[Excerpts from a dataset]
* * * *

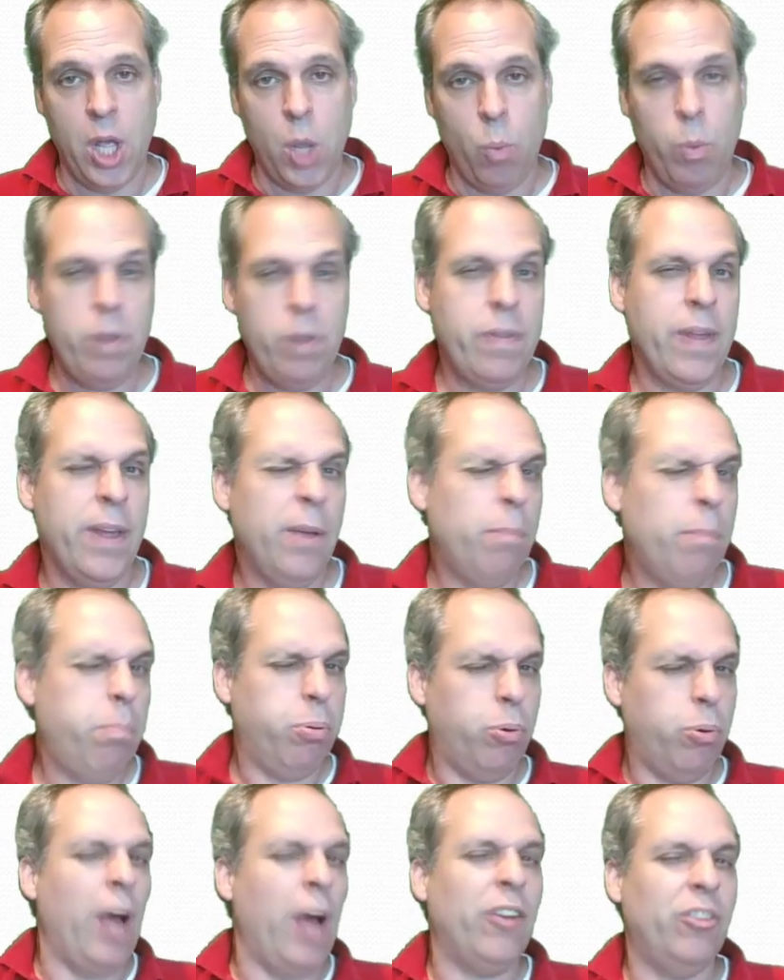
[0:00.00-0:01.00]
We then
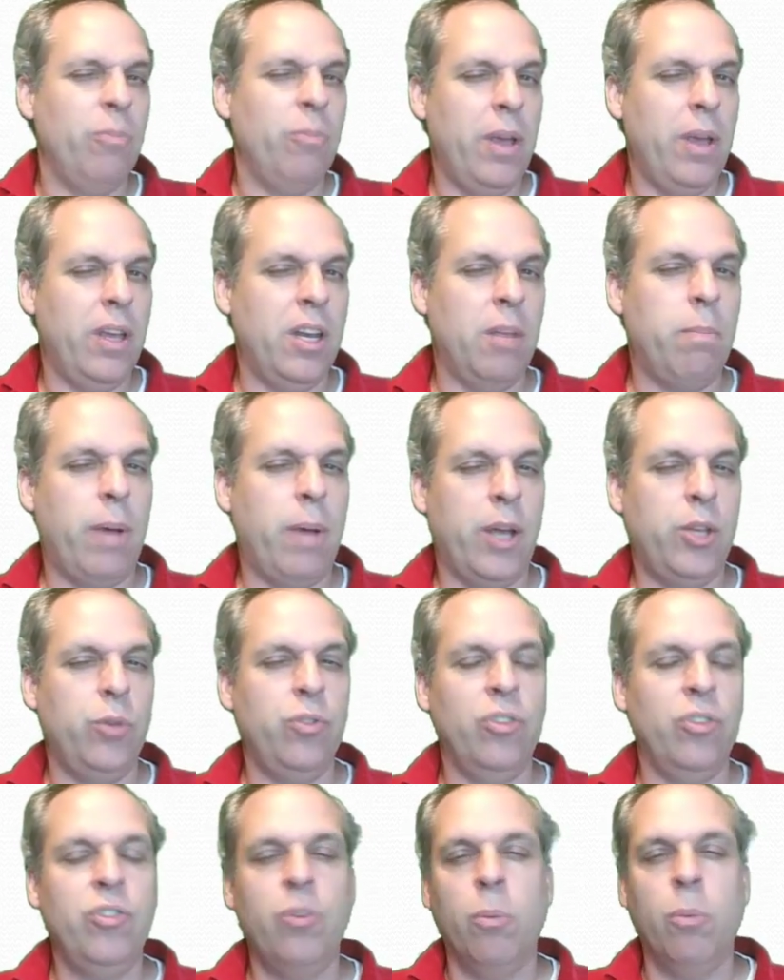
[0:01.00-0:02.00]
approximated it by
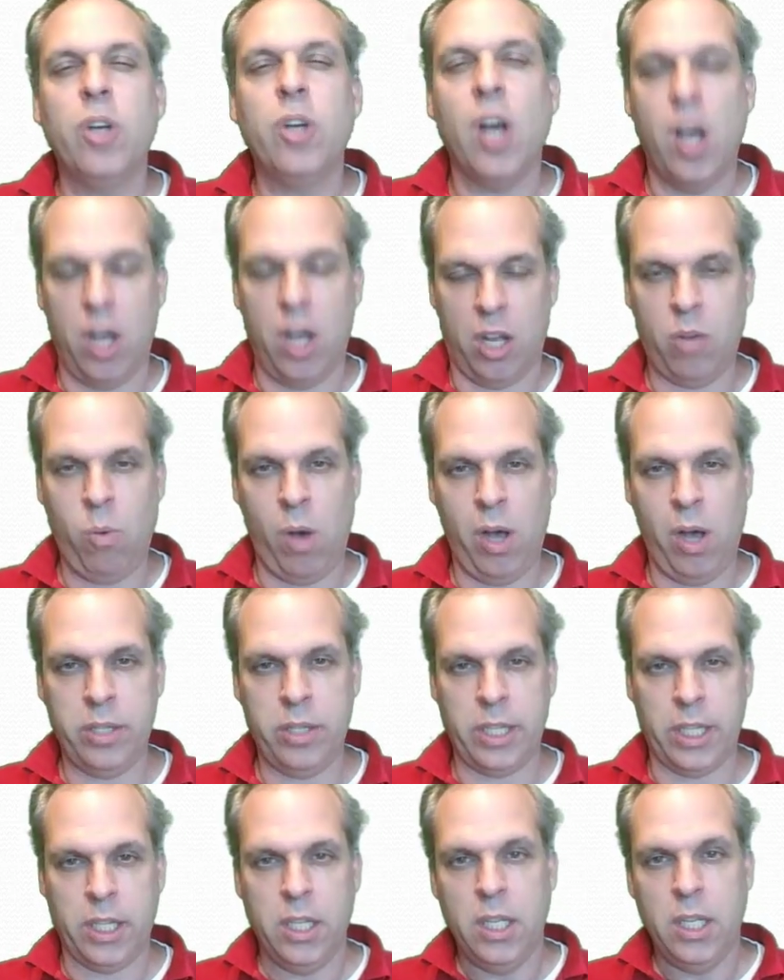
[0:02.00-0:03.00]
using some kind of
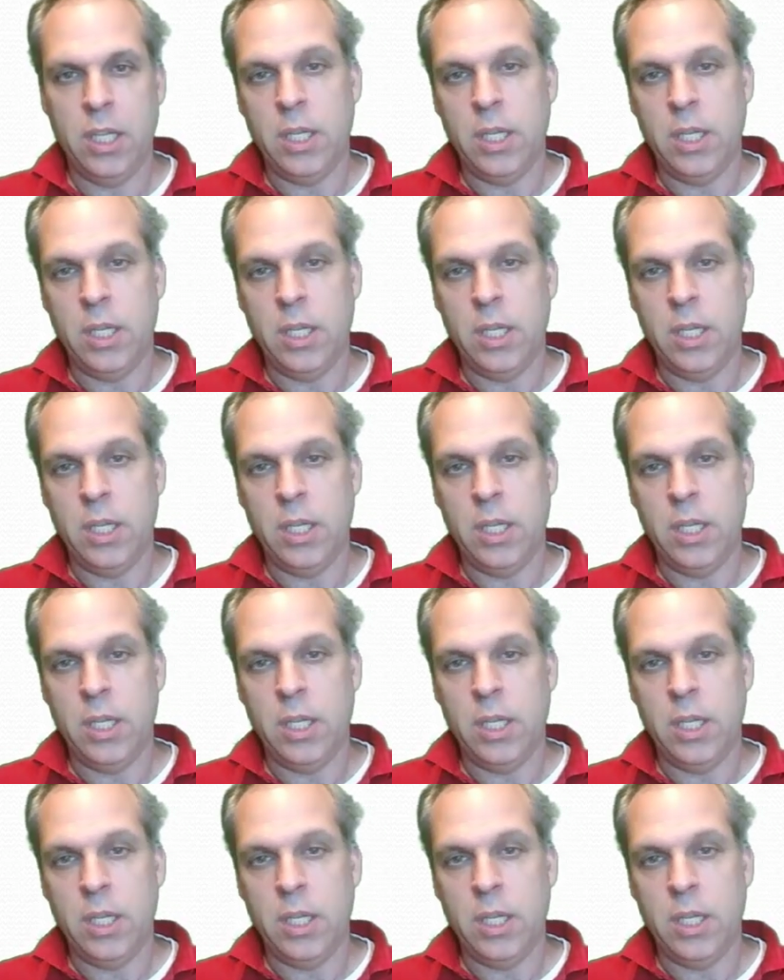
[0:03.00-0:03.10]
quantity.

* * * *

__EXERCISE OBJECTIVE__
Please give back all the records above word for word, with no pictures included.

__RESPONSE__
[0:00.00-0:01.00]
We then
[0:01.00-0:02.00]
approximated it by
[0:02.00-0:03.00]
using some kind of
[0:03.00-0:03.10]
quantity.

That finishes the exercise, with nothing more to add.